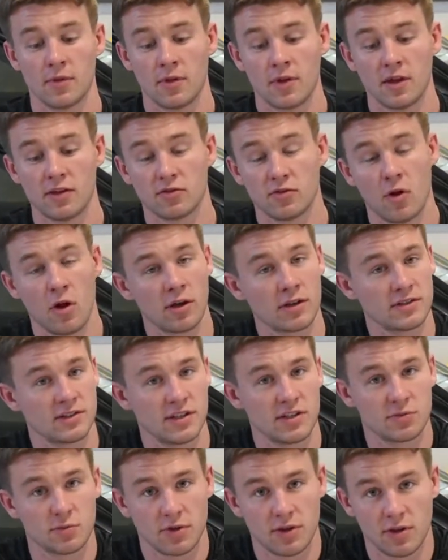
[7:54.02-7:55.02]
As long as it
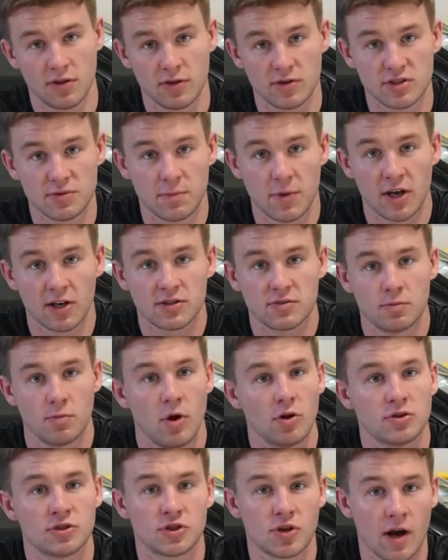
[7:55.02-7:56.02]
is within those specs,
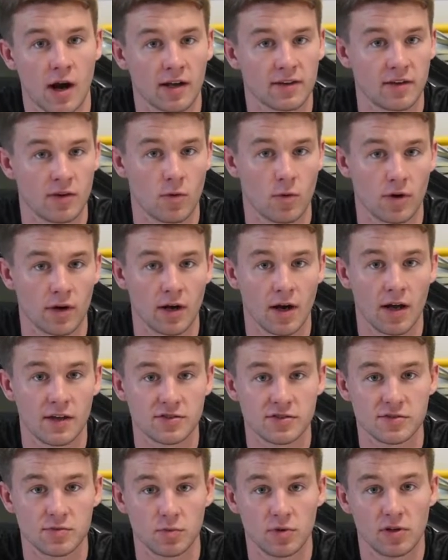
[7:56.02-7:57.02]
most track day
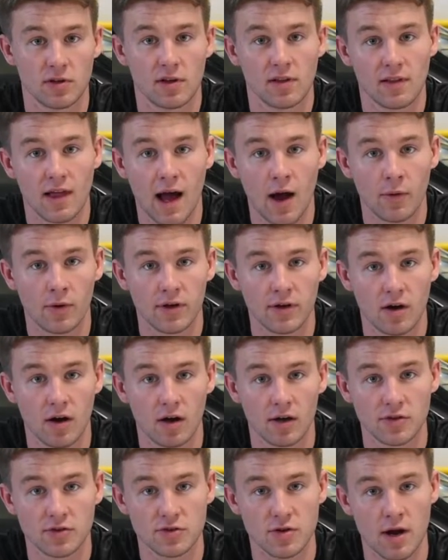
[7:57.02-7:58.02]
organizers will allow it
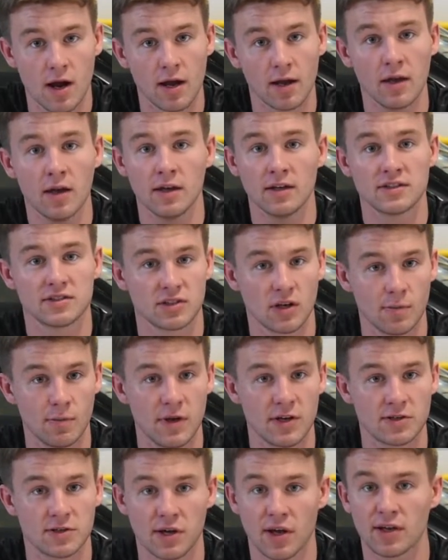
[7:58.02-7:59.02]
on track. Some
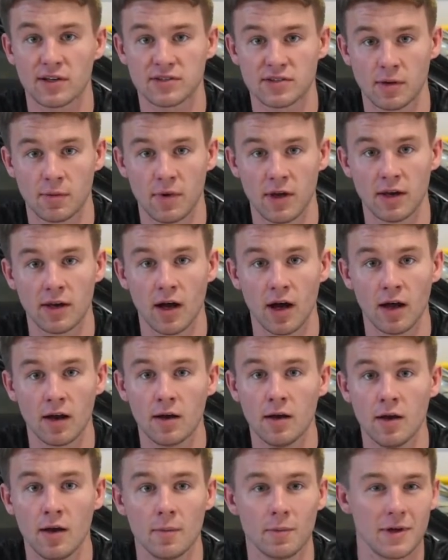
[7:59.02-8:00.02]
may check, some may
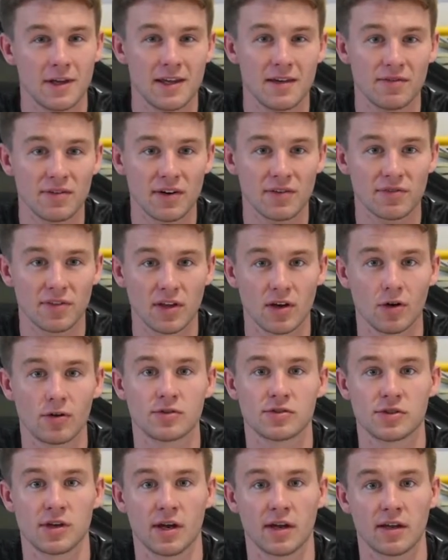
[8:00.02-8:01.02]
not, but even if they
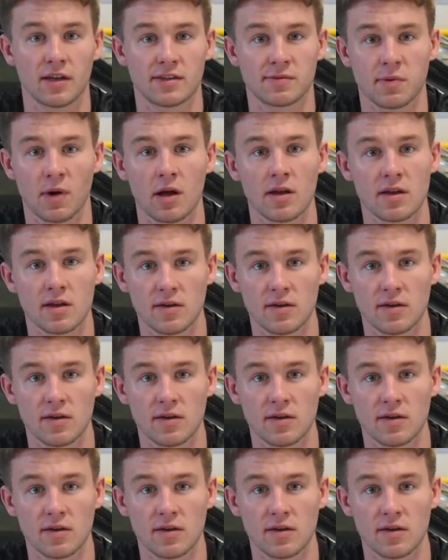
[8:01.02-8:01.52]
don't check, it's probably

────────────────────────────────────────

# WHAT IS NEEDED
Copy the whole listing exactly, excluding the pictures in it.

# RESULT OF THIS TASK
[7:54.02-7:55.02]
As long as it
[7:55.02-7:56.02]
is within those specs,
[7:56.02-7:57.02]
most track day
[7:57.02-7:58.02]
organizers will allow it
[7:58.02-7:59.02]
on track. Some
[7:59.02-8:00.02]
may check, some may
[8:00.02-8:01.02]
not, but even if they
[8:01.02-8:01.52]
don't check, it's probably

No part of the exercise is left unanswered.